--- Required action ---
All records must be restated word for word.

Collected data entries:
= Beginning of Section =

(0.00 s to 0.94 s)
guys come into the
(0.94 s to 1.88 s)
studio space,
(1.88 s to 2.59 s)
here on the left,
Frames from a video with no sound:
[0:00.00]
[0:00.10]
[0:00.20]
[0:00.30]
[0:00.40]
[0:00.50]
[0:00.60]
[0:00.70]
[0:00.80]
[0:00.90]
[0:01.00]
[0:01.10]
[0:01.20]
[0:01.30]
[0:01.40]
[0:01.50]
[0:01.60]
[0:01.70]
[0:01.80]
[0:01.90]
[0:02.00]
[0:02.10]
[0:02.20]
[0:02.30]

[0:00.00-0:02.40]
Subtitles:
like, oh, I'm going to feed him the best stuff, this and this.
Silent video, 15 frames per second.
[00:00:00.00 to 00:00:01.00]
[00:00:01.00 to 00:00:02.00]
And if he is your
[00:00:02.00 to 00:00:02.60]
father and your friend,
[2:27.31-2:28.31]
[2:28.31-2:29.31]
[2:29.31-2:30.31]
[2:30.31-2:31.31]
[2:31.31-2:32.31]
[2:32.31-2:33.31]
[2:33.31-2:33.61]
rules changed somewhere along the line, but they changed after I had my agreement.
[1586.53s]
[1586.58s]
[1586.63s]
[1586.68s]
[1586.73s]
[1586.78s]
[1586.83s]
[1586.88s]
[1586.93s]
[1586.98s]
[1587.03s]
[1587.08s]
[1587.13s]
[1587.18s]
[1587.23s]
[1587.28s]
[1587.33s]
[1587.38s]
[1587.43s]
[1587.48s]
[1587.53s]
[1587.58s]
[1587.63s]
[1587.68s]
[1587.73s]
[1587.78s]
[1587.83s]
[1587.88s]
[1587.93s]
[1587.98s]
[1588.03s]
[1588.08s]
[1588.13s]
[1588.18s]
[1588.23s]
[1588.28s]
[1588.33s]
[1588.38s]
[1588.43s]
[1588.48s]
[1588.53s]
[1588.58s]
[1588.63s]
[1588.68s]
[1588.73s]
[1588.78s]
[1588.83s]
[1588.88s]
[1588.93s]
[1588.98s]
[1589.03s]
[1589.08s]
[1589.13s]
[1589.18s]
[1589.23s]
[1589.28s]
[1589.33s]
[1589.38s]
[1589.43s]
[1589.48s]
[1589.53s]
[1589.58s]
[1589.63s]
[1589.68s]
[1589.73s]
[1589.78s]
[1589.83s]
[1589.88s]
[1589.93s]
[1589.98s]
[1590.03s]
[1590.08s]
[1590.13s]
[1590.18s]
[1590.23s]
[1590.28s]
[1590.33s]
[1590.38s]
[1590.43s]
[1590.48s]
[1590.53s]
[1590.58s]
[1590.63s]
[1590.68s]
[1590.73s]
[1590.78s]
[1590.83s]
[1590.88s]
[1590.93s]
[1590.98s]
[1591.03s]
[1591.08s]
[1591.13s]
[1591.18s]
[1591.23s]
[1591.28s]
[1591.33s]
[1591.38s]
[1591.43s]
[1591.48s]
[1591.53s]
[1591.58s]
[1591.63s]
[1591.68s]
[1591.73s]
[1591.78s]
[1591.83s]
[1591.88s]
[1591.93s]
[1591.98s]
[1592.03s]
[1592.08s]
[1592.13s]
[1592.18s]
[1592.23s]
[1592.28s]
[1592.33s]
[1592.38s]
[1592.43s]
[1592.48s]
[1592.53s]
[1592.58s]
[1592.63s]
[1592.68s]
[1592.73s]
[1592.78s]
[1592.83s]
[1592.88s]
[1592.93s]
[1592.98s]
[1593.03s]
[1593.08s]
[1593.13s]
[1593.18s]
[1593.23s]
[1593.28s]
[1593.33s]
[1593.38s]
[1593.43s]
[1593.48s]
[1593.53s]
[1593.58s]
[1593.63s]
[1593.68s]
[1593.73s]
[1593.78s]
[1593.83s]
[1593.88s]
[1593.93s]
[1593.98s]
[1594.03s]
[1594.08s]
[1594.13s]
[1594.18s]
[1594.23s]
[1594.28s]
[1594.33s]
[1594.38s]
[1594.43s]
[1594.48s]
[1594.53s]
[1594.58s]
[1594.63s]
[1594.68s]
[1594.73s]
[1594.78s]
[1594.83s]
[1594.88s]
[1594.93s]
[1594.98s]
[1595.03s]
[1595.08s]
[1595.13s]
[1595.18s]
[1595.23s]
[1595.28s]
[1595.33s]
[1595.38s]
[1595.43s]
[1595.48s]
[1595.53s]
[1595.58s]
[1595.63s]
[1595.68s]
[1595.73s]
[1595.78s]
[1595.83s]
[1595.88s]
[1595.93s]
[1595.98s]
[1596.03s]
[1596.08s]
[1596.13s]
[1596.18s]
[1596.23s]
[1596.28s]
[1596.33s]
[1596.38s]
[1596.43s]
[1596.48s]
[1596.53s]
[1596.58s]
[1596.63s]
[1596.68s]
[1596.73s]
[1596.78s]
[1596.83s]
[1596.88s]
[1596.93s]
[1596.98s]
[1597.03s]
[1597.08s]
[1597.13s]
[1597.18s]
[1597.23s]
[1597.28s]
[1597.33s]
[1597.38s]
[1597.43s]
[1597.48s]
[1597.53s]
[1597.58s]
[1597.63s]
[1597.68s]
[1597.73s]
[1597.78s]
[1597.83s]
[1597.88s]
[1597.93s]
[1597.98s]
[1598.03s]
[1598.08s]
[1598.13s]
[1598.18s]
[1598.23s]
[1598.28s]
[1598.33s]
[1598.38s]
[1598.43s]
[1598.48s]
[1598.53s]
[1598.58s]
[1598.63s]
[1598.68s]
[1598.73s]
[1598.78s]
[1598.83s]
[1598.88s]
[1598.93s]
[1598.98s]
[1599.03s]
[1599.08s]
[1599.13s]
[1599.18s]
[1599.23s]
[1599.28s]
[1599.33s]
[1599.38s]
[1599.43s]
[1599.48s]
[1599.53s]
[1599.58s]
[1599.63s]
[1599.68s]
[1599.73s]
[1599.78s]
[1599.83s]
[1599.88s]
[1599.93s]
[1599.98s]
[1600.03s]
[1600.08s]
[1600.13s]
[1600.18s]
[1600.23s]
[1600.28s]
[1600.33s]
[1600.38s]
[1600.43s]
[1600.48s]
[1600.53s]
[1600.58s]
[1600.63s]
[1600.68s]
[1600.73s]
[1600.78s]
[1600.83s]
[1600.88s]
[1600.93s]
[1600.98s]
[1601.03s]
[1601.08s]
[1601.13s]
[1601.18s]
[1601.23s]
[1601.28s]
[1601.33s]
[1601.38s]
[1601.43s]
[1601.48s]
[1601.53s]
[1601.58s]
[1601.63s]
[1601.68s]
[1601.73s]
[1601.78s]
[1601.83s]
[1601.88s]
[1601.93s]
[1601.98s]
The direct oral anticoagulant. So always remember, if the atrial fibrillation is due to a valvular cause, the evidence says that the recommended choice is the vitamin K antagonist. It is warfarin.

= End of Section =

--- Response below ---
(0.00 s to 0.94 s)
guys come into the
(0.94 s to 1.88 s)
studio space,
(1.88 s to 2.59 s)
here on the left,
Frames from a video with no sound:
[0:00.00]
[0:00.10]
[0:00.20]
[0:00.30]
[0:00.40]
[0:00.50]
[0:00.60]
[0:00.70]
[0:00.80]
[0:00.90]
[0:01.00]
[0:01.10]
[0:01.20]
[0:01.30]
[0:01.40]
[0:01.50]
[0:01.60]
[0:01.70]
[0:01.80]
[0:01.90]
[0:02.00]
[0:02.10]
[0:02.20]
[0:02.30]

[0:00.00-0:02.40]
Subtitles:
like, oh, I'm going to feed him the best stuff, this and this.
Silent video, 15 frames per second.
[00:00:00.00 to 00:00:01.00]
[00:00:01.00 to 00:00:02.00]
And if he is your
[00:00:02.00 to 00:00:02.60]
father and your friend,
[2:27.31-2:28.31]
[2:28.31-2:29.31]
[2:29.31-2:30.31]
[2:30.31-2:31.31]
[2:31.31-2:32.31]
[2:32.31-2:33.31]
[2:33.31-2:33.61]
rules changed somewhere along the line, but they changed after I had my agreement.
[1586.53s]
[1586.58s]
[1586.63s]
[1586.68s]
[1586.73s]
[1586.78s]
[1586.83s]
[1586.88s]
[1586.93s]
[1586.98s]
[1587.03s]
[1587.08s]
[1587.13s]
[1587.18s]
[1587.23s]
[1587.28s]
[1587.33s]
[1587.38s]
[1587.43s]
[1587.48s]
[1587.53s]
[1587.58s]
[1587.63s]
[1587.68s]
[1587.73s]
[1587.78s]
[1587.83s]
[1587.88s]
[1587.93s]
[1587.98s]
[1588.03s]
[1588.08s]
[1588.13s]
[1588.18s]
[1588.23s]
[1588.28s]
[1588.33s]
[1588.38s]
[1588.43s]
[1588.48s]
[1588.53s]
[1588.58s]
[1588.63s]
[1588.68s]
[1588.73s]
[1588.78s]
[1588.83s]
[1588.88s]
[1588.93s]
[1588.98s]
[1589.03s]
[1589.08s]
[1589.13s]
[1589.18s]
[1589.23s]
[1589.28s]
[1589.33s]
[1589.38s]
[1589.43s]
[1589.48s]
[1589.53s]
[1589.58s]
[1589.63s]
[1589.68s]
[1589.73s]
[1589.78s]
[1589.83s]
[1589.88s]
[1589.93s]
[1589.98s]
[1590.03s]
[1590.08s]
[1590.13s]
[1590.18s]
[1590.23s]
[1590.28s]
[1590.33s]
[1590.38s]
[1590.43s]
[1590.48s]
[1590.53s]
[1590.58s]
[1590.63s]
[1590.68s]
[1590.73s]
[1590.78s]
[1590.83s]
[1590.88s]
[1590.93s]
[1590.98s]
[1591.03s]
[1591.08s]
[1591.13s]
[1591.18s]
[1591.23s]
[1591.28s]
[1591.33s]
[1591.38s]
[1591.43s]
[1591.48s]
[1591.53s]
[1591.58s]
[1591.63s]
[1591.68s]
[1591.73s]
[1591.78s]
[1591.83s]
[1591.88s]
[1591.93s]
[1591.98s]
[1592.03s]
[1592.08s]
[1592.13s]
[1592.18s]
[1592.23s]
[1592.28s]
[1592.33s]
[1592.38s]
[1592.43s]
[1592.48s]
[1592.53s]
[1592.58s]
[1592.63s]
[1592.68s]
[1592.73s]
[1592.78s]
[1592.83s]
[1592.88s]
[1592.93s]
[1592.98s]
[1593.03s]
[1593.08s]
[1593.13s]
[1593.18s]
[1593.23s]
[1593.28s]
[1593.33s]
[1593.38s]
[1593.43s]
[1593.48s]
[1593.53s]
[1593.58s]
[1593.63s]
[1593.68s]
[1593.73s]
[1593.78s]
[1593.83s]
[1593.88s]
[1593.93s]
[1593.98s]
[1594.03s]
[1594.08s]
[1594.13s]
[1594.18s]
[1594.23s]
[1594.28s]
[1594.33s]
[1594.38s]
[1594.43s]
[1594.48s]
[1594.53s]
[1594.58s]
[1594.63s]
[1594.68s]
[1594.73s]
[1594.78s]
[1594.83s]
[1594.88s]
[1594.93s]
[1594.98s]
[1595.03s]
[1595.08s]
[1595.13s]
[1595.18s]
[1595.23s]
[1595.28s]
[1595.33s]
[1595.38s]
[1595.43s]
[1595.48s]
[1595.53s]
[1595.58s]
[1595.63s]
[1595.68s]
[1595.73s]
[1595.78s]
[1595.83s]
[1595.88s]
[1595.93s]
[1595.98s]
[1596.03s]
[1596.08s]
[1596.13s]
[1596.18s]
[1596.23s]
[1596.28s]
[1596.33s]
[1596.38s]
[1596.43s]
[1596.48s]
[1596.53s]
[1596.58s]
[1596.63s]
[1596.68s]
[1596.73s]
[1596.78s]
[1596.83s]
[1596.88s]
[1596.93s]
[1596.98s]
[1597.03s]
[1597.08s]
[1597.13s]
[1597.18s]
[1597.23s]
[1597.28s]
[1597.33s]
[1597.38s]
[1597.43s]
[1597.48s]
[1597.53s]
[1597.58s]
[1597.63s]
[1597.68s]
[1597.73s]
[1597.78s]
[1597.83s]
[1597.88s]
[1597.93s]
[1597.98s]
[1598.03s]
[1598.08s]
[1598.13s]
[1598.18s]
[1598.23s]
[1598.28s]
[1598.33s]
[1598.38s]
[1598.43s]
[1598.48s]
[1598.53s]
[1598.58s]
[1598.63s]
[1598.68s]
[1598.73s]
[1598.78s]
[1598.83s]
[1598.88s]
[1598.93s]
[1598.98s]
[1599.03s]
[1599.08s]
[1599.13s]
[1599.18s]
[1599.23s]
[1599.28s]
[1599.33s]
[1599.38s]
[1599.43s]
[1599.48s]
[1599.53s]
[1599.58s]
[1599.63s]
[1599.68s]
[1599.73s]
[1599.78s]
[1599.83s]
[1599.88s]
[1599.93s]
[1599.98s]
[1600.03s]
[1600.08s]
[1600.13s]
[1600.18s]
[1600.23s]
[1600.28s]
[1600.33s]
[1600.38s]
[1600.43s]
[1600.48s]
[1600.53s]
[1600.58s]
[1600.63s]
[1600.68s]
[1600.73s]
[1600.78s]
[1600.83s]
[1600.88s]
[1600.93s]
[1600.98s]
[1601.03s]
[1601.08s]
[1601.13s]
[1601.18s]
[1601.23s]
[1601.28s]
[1601.33s]
[1601.38s]
[1601.43s]
[1601.48s]
[1601.53s]
[1601.58s]
[1601.63s]
[1601.68s]
[1601.73s]
[1601.78s]
[1601.83s]
[1601.88s]
[1601.93s]
[1601.98s]
The direct oral anticoagulant. So always remember, if the atrial fibrillation is due to a valvular cause, the evidence says that the recommended choice is the vitamin K antagonist. It is warfarin.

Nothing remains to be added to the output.